Bank of England London

Mortgage Rates Heading Above 10% In 2025

UK mortgage rates are not going to fall and will instead rise to over 10% by the end of 2025. This may come as a shock to a lot of people who follow mainstream money experts. What you are seeing at the moment is politicians in the UK doing everything they can to push these hikes back past the 2024 General Election. The Govenment don't want 10% interest rates before people head to the polls, but they are coming.

Mortgage Advice Disclaimer

It's important that you read the following statement.

"This article is our opinion; we are not regulated or qualified to provide mortgage advice. Please do not treat any information in this article as mortgage or financial advice."

They said interest rates were going down

As far as we know, nobody regulated or qualified to give mortgage advice has said that rates are going down.

You are right though, for the last 18 months, the line that rates would drop has been repeated as though it is fact. Almost everyone in the mainstream has parroted the line that rates were going to be coming down in 2024. In our opinion, you have been misled by the UK media. It’s impossible for us to say if each individual who repeated it did so deliberately or through naivety, but for all of these so-called financial experts on the media not to have spotted what’s coming is inexplicable. To us, it is clear rate hikes are coming, and they will be property ending for most people. We’ve been shouting about this to anyone that will listen for over 2 years.

Here is why interest rates are going to go up and up

Politicians and commentators will always try to make it sound more complicated than it is, but underneath it all, it’s very basic economics. The more demand there is for something, the higher the price, especially if the supply is tight. Right now, cash is in demand and its supply is very tight. Every government in the Western world is borrowing and spending as though they are playing a game of Monopoly. That means they are competing for cash with mortgage holders and zombie loss-making companies that have never made an operating profit.

How To Stop Rates From Going Up

There are two ways to stop interest rates rising. The first is to tackle the demand for cash. Our government needs to stop spending money that they don’t have and live within its means - but only by doing this for around a decade will we see any benefit, it’s a long haul.

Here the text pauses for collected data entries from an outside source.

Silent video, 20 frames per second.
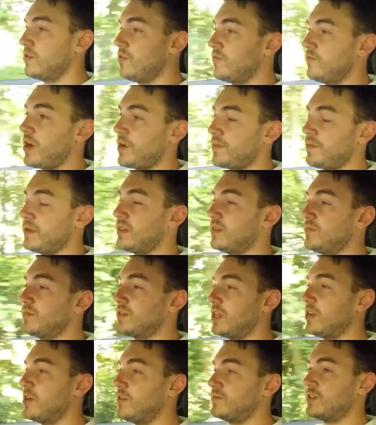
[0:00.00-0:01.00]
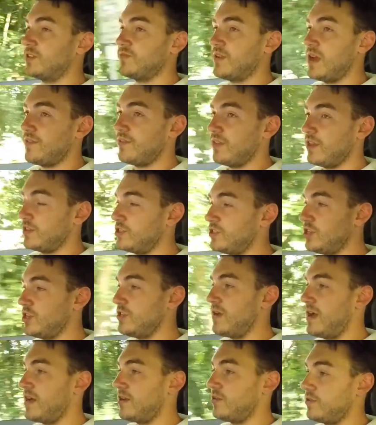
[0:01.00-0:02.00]
Wrapping themselves around those
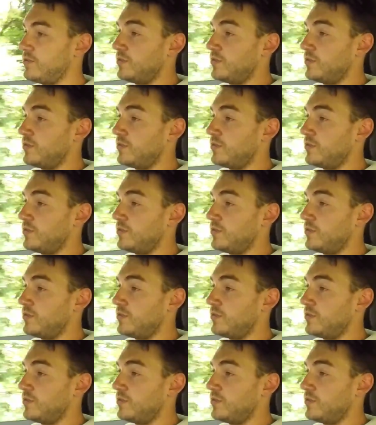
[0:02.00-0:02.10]
new alloy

The second is for the Bank of England to manage the supply create more money.

1

Stop Government Borrowing

Politicians can’t stop spending; in our opinion, the days of serious politicians have long gone. There is nobody in any of the major parties that is willing to tackle government spending.

According to the ONS - The UK Government is currently borrowing almost £40bn every 90 days, this is unsustainable. and the total national debt is £2.639bn. That means in 2024, the overal interest of Government spends on interest payments is in the region of £130bn and that figure rises by £30bn with every 1% that interest rates go up.

2

Restart The Magic Money Printers

That leaves the second option of printing more money – sometimes known as quantitative easing. Unfortunately, the Bank of England can’t create more money because that will accelerate inflation back up over 10%.. In a sane world, restarting the money printers like they did in 2020 should be out of the question.

What will they do?

In our opinion, the Bank of England may try some limited money printing, but inflation will accelerate again and people will complain, so they will quickly stop that.

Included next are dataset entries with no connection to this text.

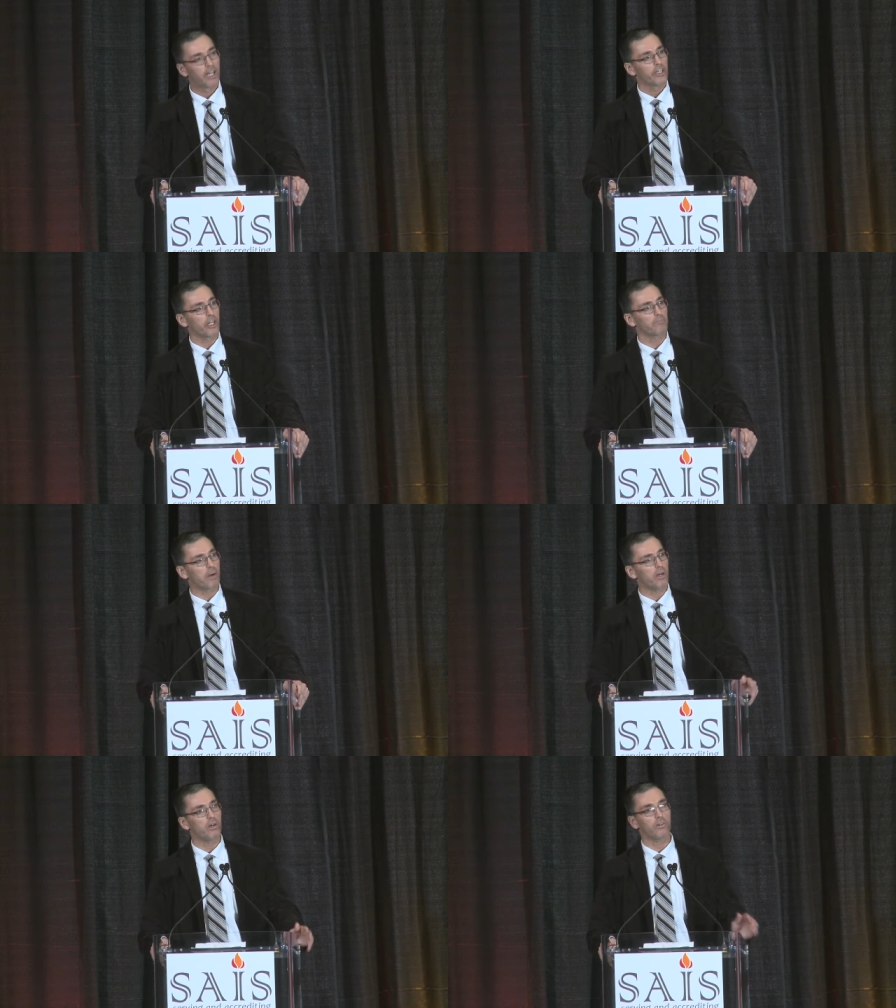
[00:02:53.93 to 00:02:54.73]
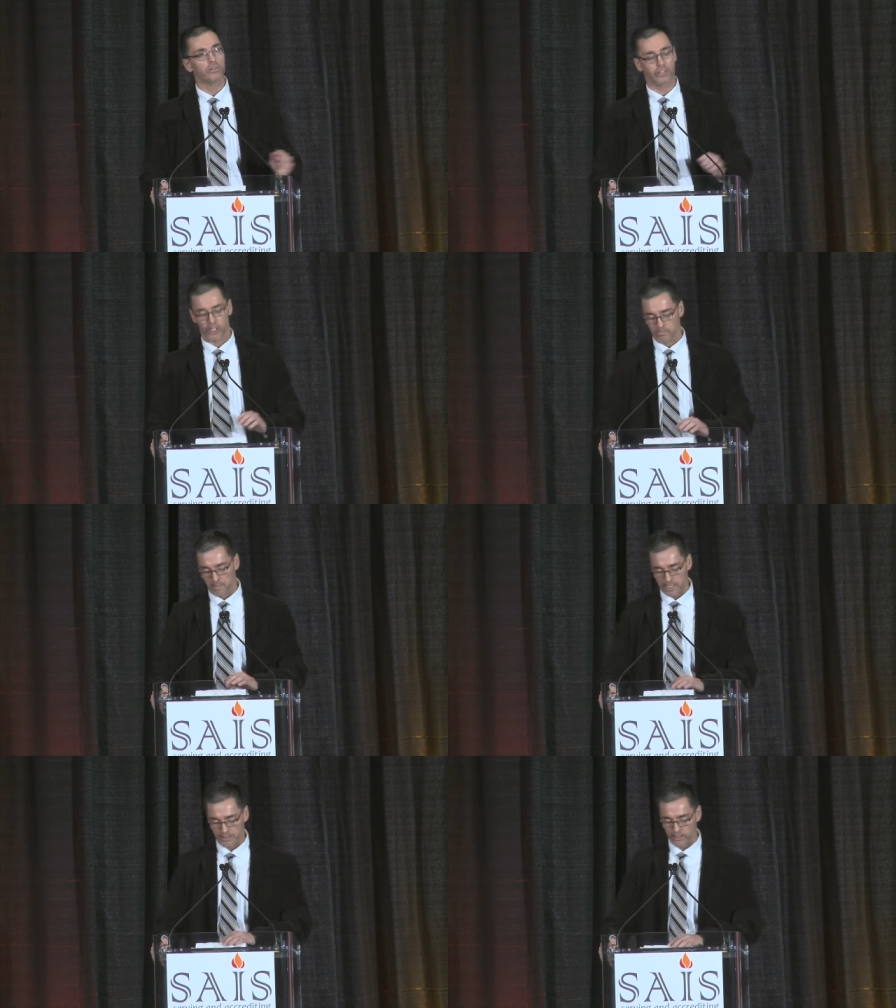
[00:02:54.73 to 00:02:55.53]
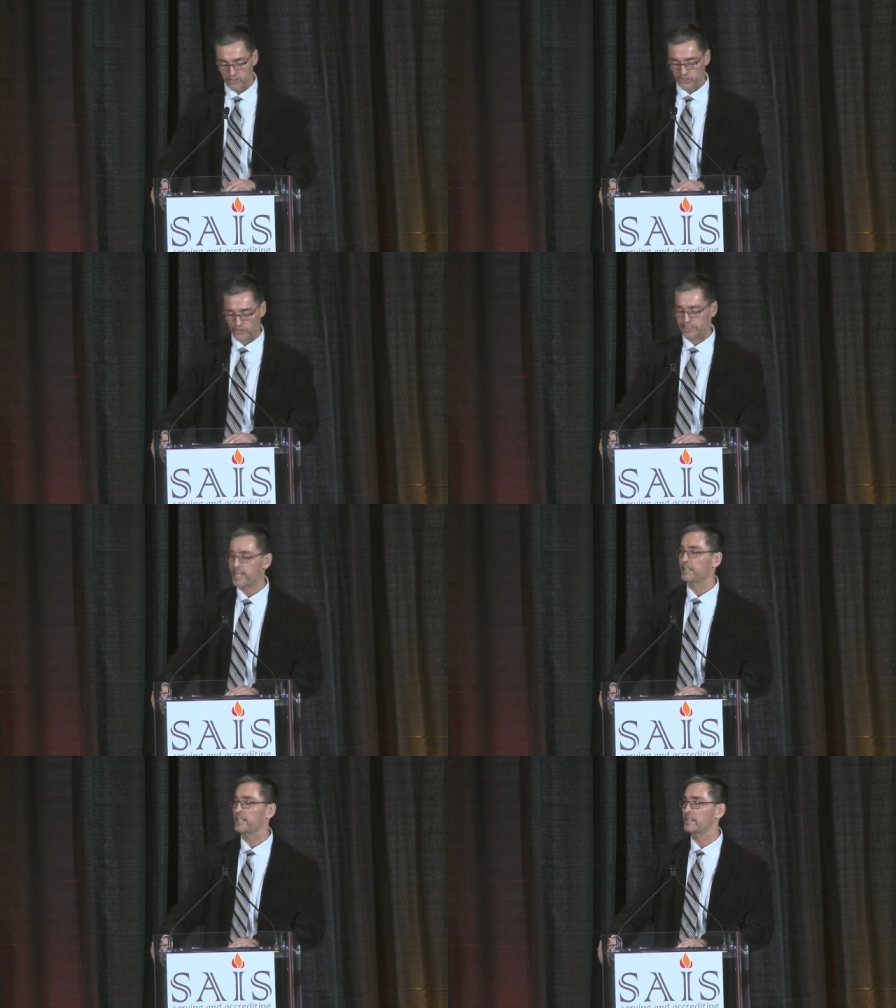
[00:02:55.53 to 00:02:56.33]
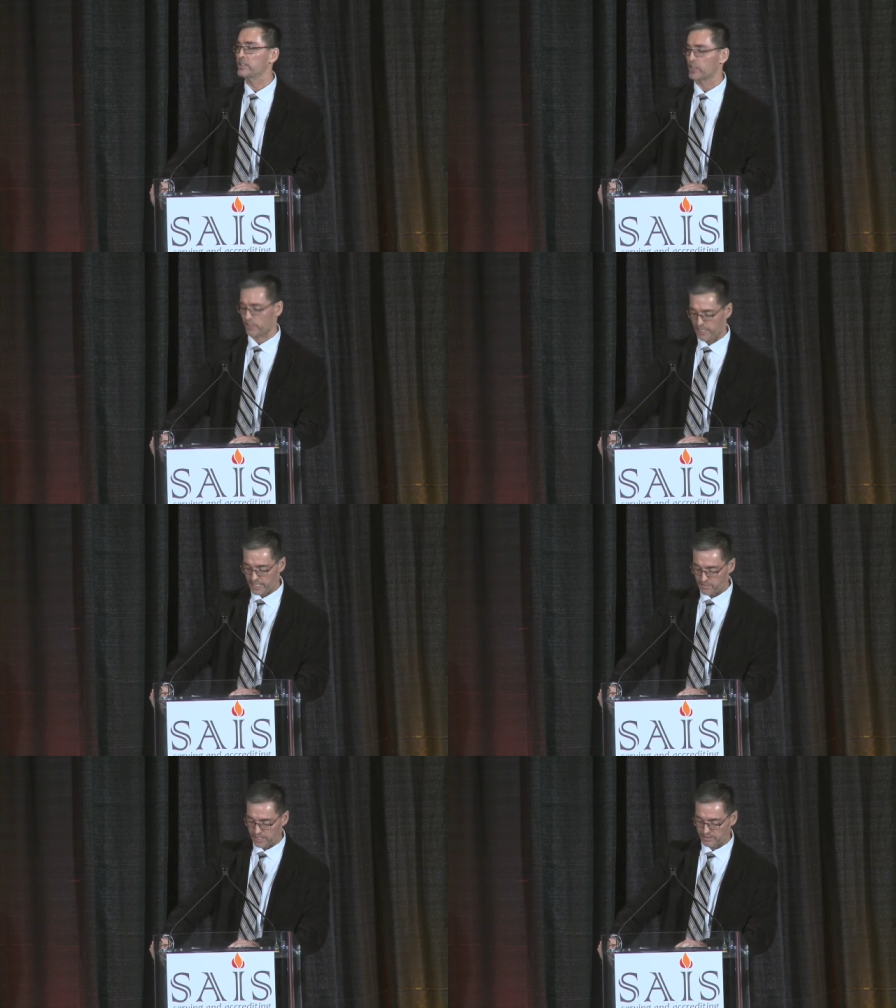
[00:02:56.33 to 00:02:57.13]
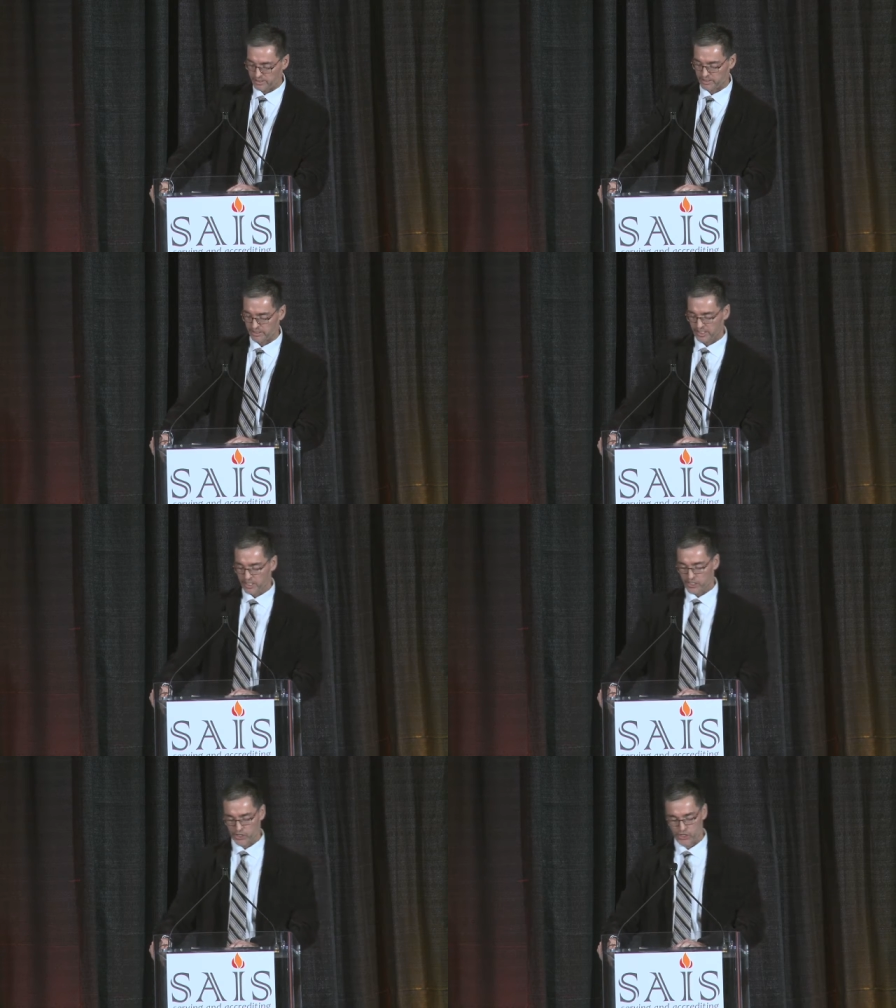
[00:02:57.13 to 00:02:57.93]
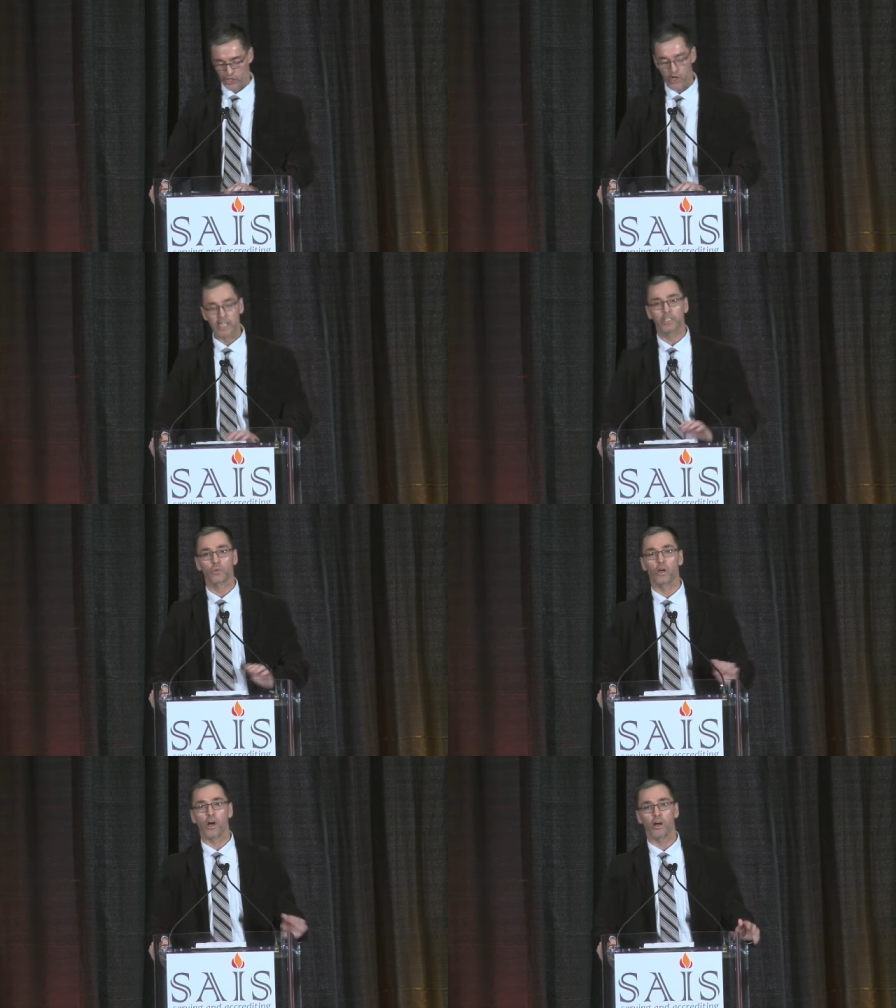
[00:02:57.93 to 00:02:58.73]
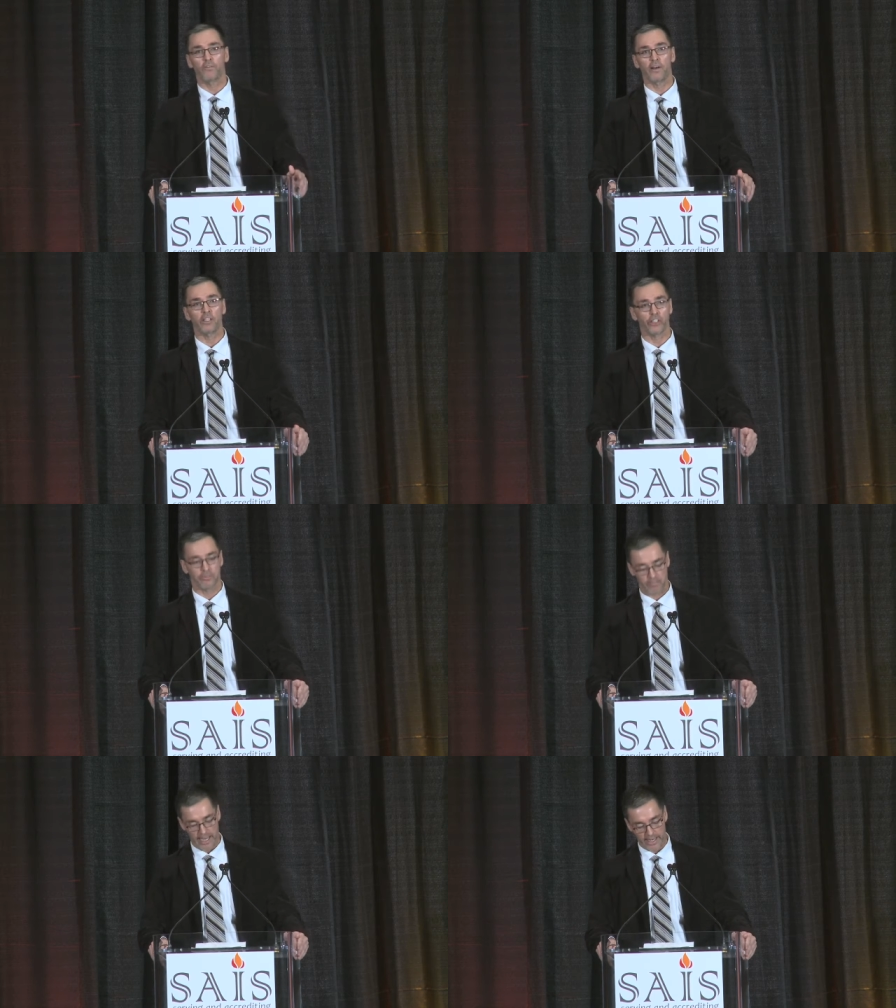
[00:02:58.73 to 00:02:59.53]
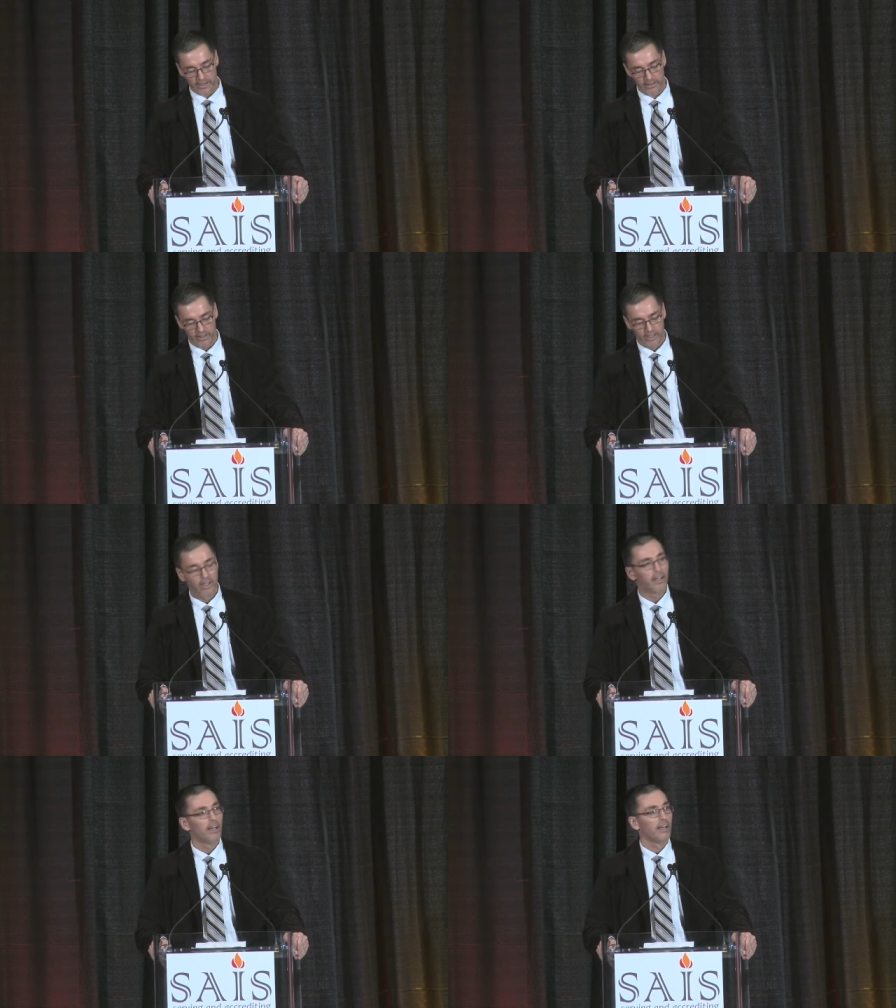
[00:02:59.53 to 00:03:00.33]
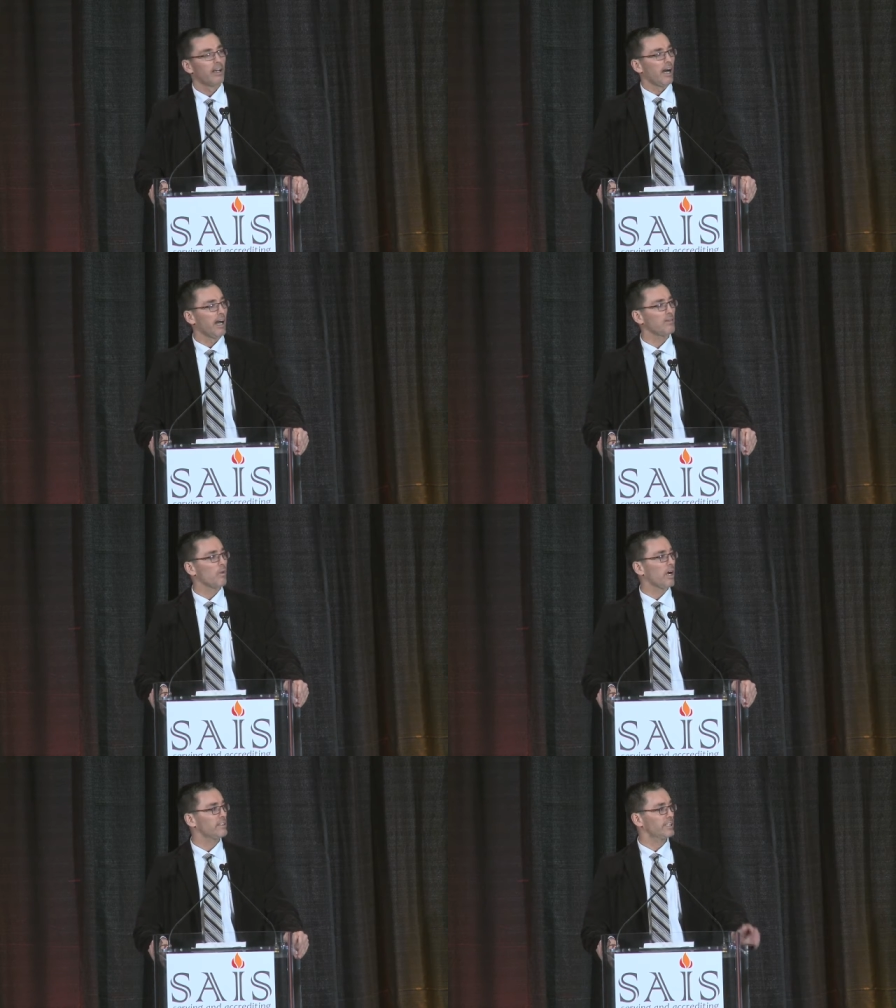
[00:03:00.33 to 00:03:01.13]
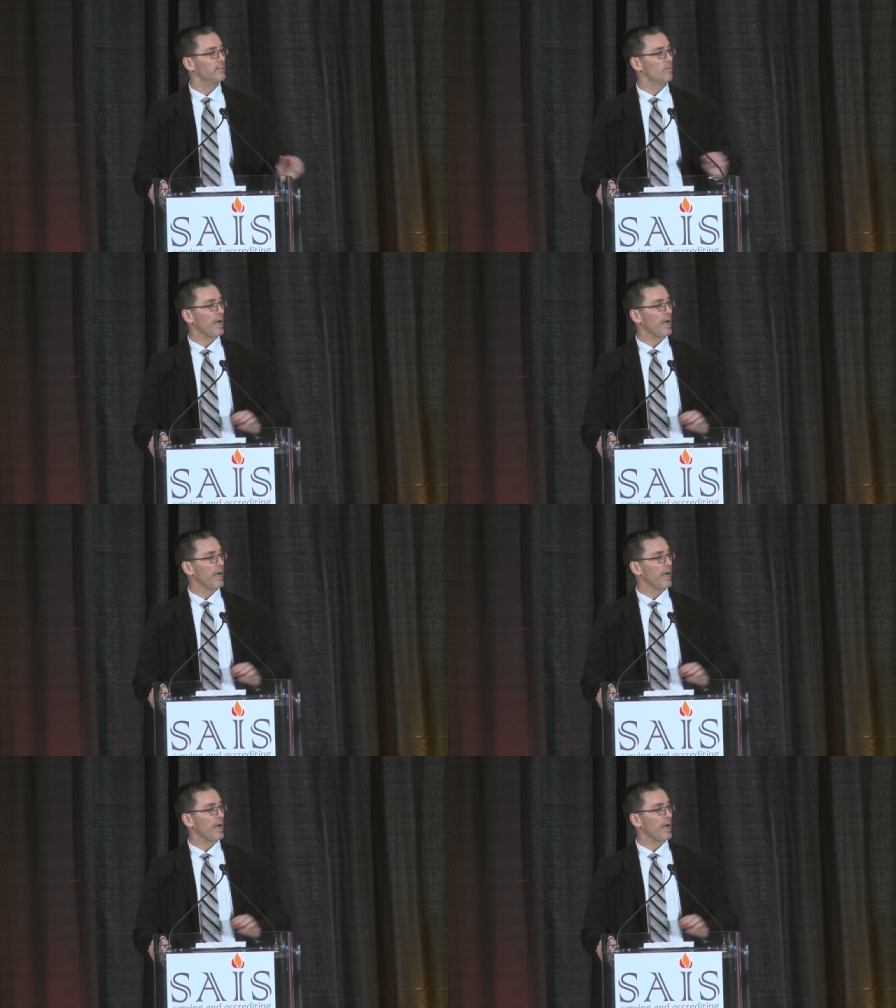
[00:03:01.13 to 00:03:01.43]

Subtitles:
Your bones, your muscles, your tendons, your ligaments, your joints will all function better. Unwanted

After they have tried everything else, the Bank of England will raise rates to try and stop inflation and also attract cash from foreign investors. Though that is going to be difficult unless rates are well above the rate of inflation.

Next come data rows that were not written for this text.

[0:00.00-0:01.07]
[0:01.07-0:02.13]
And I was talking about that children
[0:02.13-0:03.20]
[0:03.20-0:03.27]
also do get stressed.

No matter what the UK does, interest rates are going to have to rise by a lot. If the Bank of England doesn’t put rates up, banks and building societies will just ignore the bank going forward and raise interest rates on their own; some have already started doing this.

The risk to the Bank of England is that if banks and building societies do start ignoring them, they will lose credibility in the eyes of the public. In reality, banks and building societies ignoring the Bank of England is how the system should have worked from the start; it has no business getting involved setting interest rates, the free market should be the one doing that.

This is why we are so angry with mainstream media pundits. There is no scenario now where rates stay where they are; to suggest they are going lower is silly. These pundits don’t seem to realize that the country is in a fight to save the Pound Sterling as a currency.

What should you do?

As we said at the start, we are not regulated to give mortgage advice. What we would do is to speak to a mortgage advisor and ask them about the benefits of being on a 5-year fixed-rate mortgage. The main advice we can give you is to stop listening to TV financial experts because they aren’t experts. People in the mortgage and loan industry laugh at them and their advice; they don’t have a clue.

The one piece of advice we would give everyone is to start questioning more, don't give blank cheques to TV personalities, they wouldn't last 5 minutes in the real world of finance. These people won't be around when you mortgage payments are late and you are about to lose your homes.

Finally, get your own spending under control and fast. There is still time to get your financial house in order before the storm comes, but you don't have long - a year at most.